The book is then divided into five distinct periods, first displaying wonderful commented illustrations of the works pertaining to each period, and then followed by various essays (on the debatable influence of Piero della Francesca, on Morandi's etchings, on the critical reception and the market in Europe and the Americas, on debunking the myth of a reclused closed-off artist, on Morandi's famous saying that "nothing is more abstract than reality"). The book ends with a short text by Umberto Eco describing his discovery of Morandi's art, followed by transcripts of interviews of the artist.

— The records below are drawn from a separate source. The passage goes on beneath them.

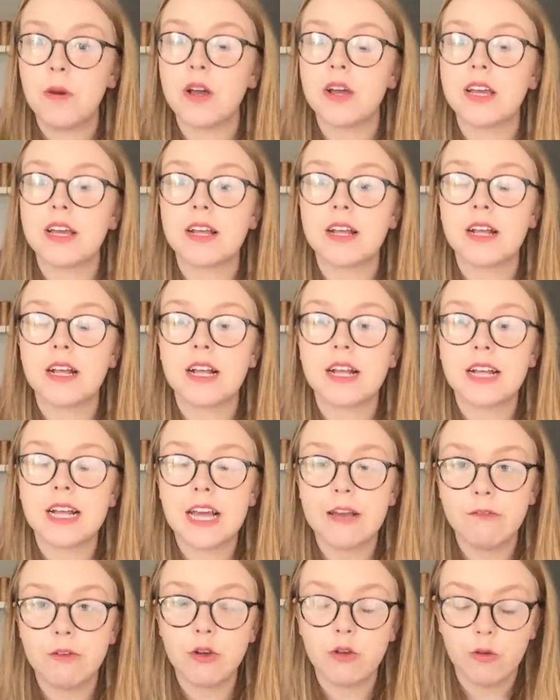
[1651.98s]
but
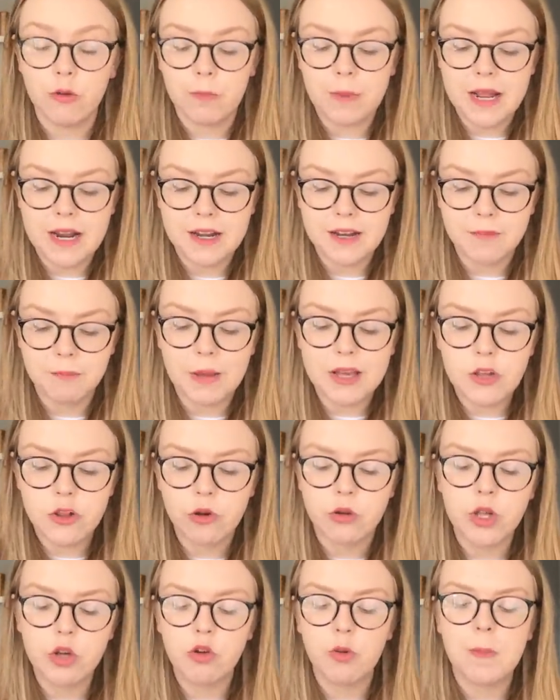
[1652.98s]
give your opinion. Make
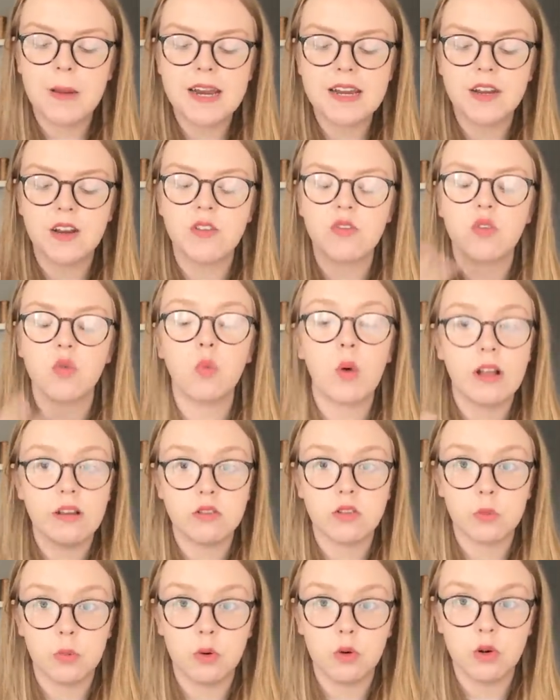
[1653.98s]
sure your opinions are well
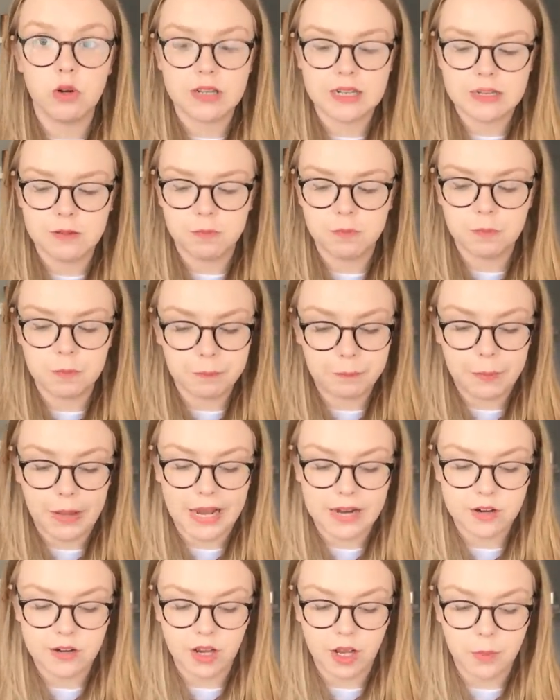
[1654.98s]
supported and
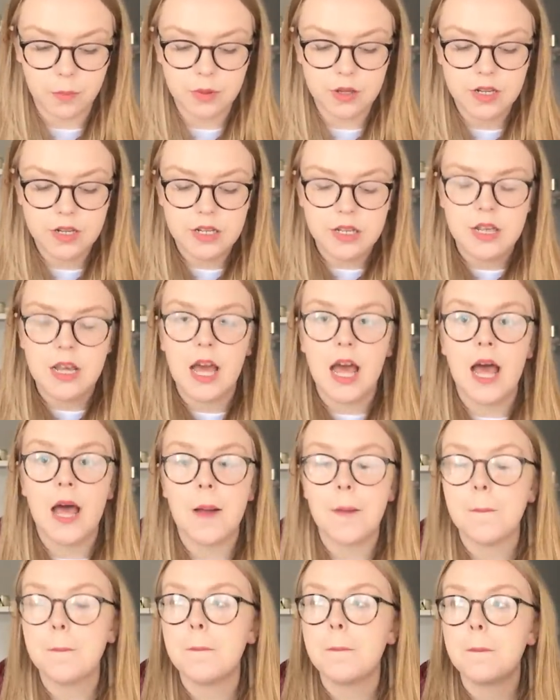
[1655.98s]
backed up.
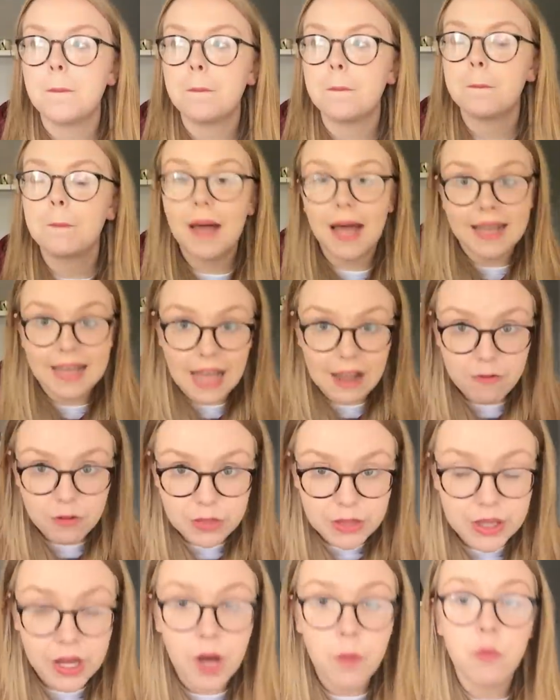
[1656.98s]
Back
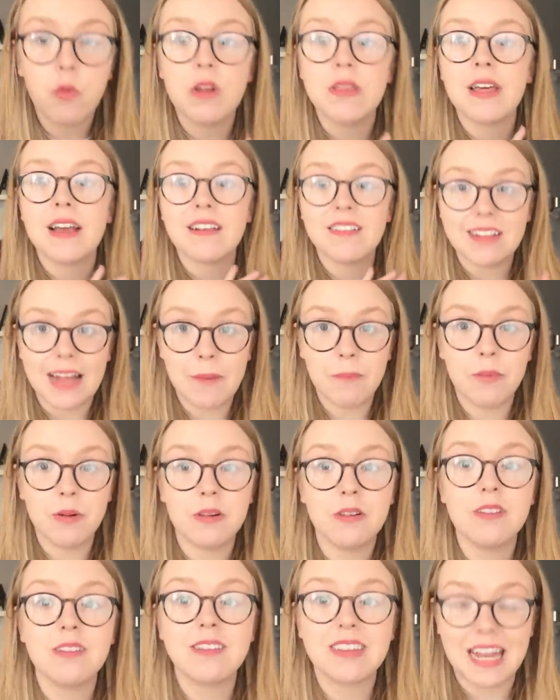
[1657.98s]
everything up with
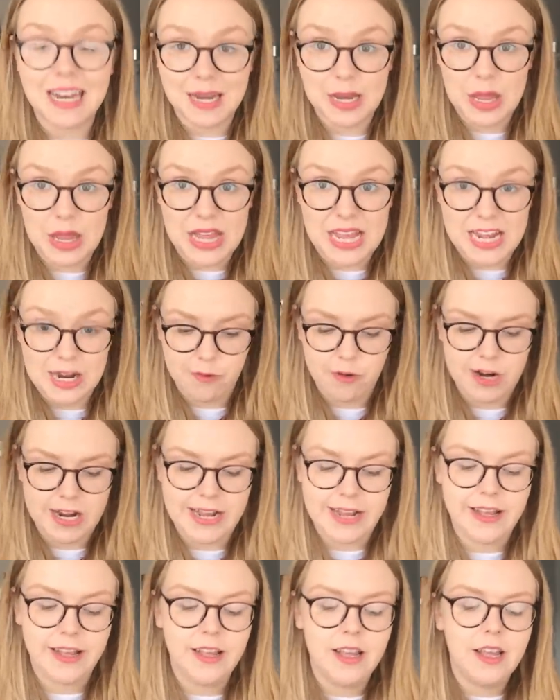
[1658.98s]
examples and
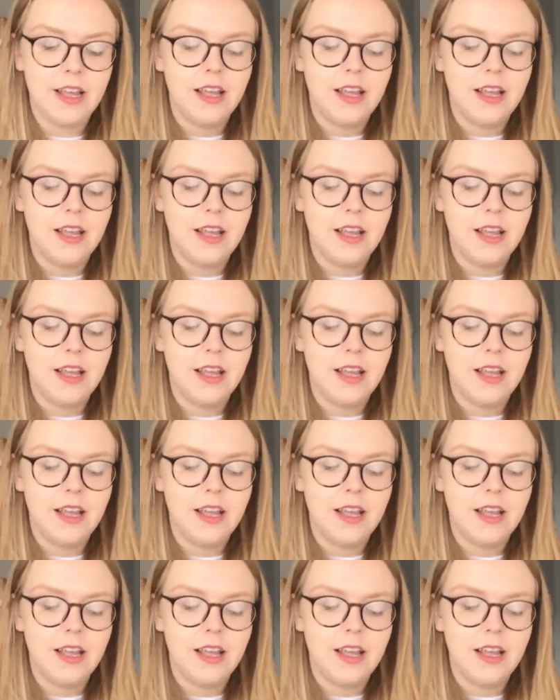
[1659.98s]
theory,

This is probably the best artbook I have ordered this year (and I have ordered many!). The text is riveting, the illustrations (more than a hundred still-lifes and a dozen landscapes, all in full color) could not be better and some close-ups even give you the impression of holding the actual painting in your own hands (when I go through my library of some 800 artbooks, I have to disagree with the other reviewer of this book: the illustrations are outstanding).